> _Task description_
In the entries below, find the line with "[00:06:44.50]" and the line with "[00:06:49.17]"; give again those lines and every line between them, exactly.

> _Source material_
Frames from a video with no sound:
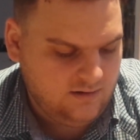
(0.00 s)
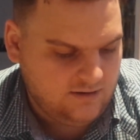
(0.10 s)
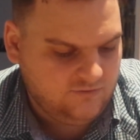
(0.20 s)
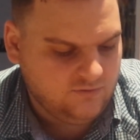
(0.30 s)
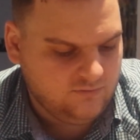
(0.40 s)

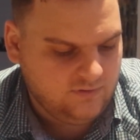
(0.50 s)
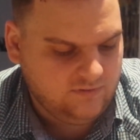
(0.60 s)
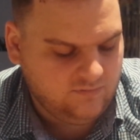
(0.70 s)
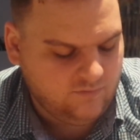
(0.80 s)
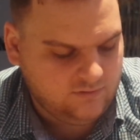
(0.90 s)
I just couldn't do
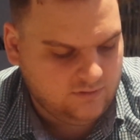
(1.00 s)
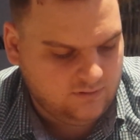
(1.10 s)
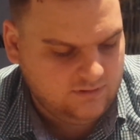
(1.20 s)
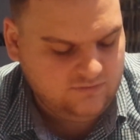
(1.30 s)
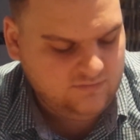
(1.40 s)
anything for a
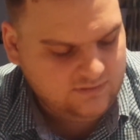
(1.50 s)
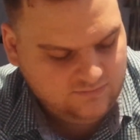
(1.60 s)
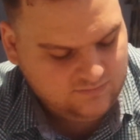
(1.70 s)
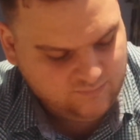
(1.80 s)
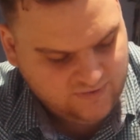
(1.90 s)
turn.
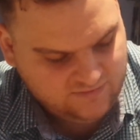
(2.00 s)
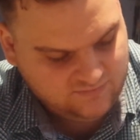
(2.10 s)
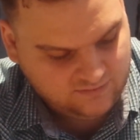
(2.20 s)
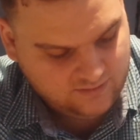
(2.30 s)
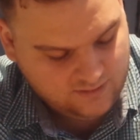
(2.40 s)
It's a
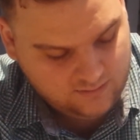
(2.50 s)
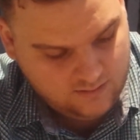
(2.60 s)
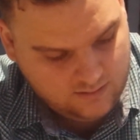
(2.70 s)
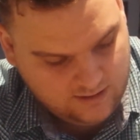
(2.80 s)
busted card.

--

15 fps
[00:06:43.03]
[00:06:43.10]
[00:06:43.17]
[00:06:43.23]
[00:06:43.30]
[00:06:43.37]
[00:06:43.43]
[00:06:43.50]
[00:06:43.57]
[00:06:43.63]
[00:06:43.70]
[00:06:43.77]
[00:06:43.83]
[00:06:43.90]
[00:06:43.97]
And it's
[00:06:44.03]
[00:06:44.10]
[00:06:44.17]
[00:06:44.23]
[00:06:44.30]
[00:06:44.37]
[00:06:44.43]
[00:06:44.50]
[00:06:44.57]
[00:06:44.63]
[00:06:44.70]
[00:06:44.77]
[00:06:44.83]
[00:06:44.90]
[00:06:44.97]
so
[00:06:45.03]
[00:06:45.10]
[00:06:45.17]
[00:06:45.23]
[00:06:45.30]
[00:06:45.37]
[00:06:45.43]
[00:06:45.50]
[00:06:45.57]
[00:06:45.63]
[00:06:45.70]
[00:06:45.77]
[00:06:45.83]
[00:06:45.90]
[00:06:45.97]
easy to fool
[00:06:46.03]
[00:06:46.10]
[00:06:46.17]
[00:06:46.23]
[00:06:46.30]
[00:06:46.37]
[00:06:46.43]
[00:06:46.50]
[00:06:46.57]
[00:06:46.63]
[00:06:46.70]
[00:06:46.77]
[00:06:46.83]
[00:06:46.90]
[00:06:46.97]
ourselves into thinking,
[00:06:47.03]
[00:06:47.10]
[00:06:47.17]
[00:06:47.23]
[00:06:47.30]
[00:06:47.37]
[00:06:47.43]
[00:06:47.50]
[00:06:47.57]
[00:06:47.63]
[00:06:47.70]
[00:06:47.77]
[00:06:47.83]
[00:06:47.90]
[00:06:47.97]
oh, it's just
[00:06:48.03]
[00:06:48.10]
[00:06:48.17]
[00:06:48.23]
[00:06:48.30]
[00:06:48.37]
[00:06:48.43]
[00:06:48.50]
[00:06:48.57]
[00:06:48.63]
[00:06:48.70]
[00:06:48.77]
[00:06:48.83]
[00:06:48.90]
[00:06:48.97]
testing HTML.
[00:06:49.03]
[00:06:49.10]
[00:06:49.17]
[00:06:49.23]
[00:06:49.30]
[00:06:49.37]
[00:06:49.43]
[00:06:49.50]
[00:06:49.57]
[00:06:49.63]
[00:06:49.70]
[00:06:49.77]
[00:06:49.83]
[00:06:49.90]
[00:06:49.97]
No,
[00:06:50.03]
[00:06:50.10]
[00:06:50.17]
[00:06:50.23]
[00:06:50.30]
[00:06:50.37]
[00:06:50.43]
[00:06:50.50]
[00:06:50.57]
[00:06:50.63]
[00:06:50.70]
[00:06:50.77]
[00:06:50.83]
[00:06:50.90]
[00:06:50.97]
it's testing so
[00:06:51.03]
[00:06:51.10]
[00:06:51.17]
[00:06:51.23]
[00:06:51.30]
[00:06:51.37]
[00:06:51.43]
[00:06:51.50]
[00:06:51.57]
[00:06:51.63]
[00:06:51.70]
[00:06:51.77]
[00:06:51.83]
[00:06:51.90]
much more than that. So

> _Exercise response_
[00:06:44.50]
[00:06:44.57]
[00:06:44.63]
[00:06:44.70]
[00:06:44.77]
[00:06:44.83]
[00:06:44.90]
[00:06:44.97]
so
[00:06:45.03]
[00:06:45.10]
[00:06:45.17]
[00:06:45.23]
[00:06:45.30]
[00:06:45.37]
[00:06:45.43]
[00:06:45.50]
[00:06:45.57]
[00:06:45.63]
[00:06:45.70]
[00:06:45.77]
[00:06:45.83]
[00:06:45.90]
[00:06:45.97]
easy to fool
[00:06:46.03]
[00:06:46.10]
[00:06:46.17]
[00:06:46.23]
[00:06:46.30]
[00:06:46.37]
[00:06:46.43]
[00:06:46.50]
[00:06:46.57]
[00:06:46.63]
[00:06:46.70]
[00:06:46.77]
[00:06:46.83]
[00:06:46.90]
[00:06:46.97]
ourselves into thinking,
[00:06:47.03]
[00:06:47.10]
[00:06:47.17]
[00:06:47.23]
[00:06:47.30]
[00:06:47.37]
[00:06:47.43]
[00:06:47.50]
[00:06:47.57]
[00:06:47.63]
[00:06:47.70]
[00:06:47.77]
[00:06:47.83]
[00:06:47.90]
[00:06:47.97]
oh, it's just
[00:06:48.03]
[00:06:48.10]
[00:06:48.17]
[00:06:48.23]
[00:06:48.30]
[00:06:48.37]
[00:06:48.43]
[00:06:48.50]
[00:06:48.57]
[00:06:48.63]
[00:06:48.70]
[00:06:48.77]
[00:06:48.83]
[00:06:48.90]
[00:06:48.97]
testing HTML.
[00:06:49.03]
[00:06:49.10]
[00:06:49.17]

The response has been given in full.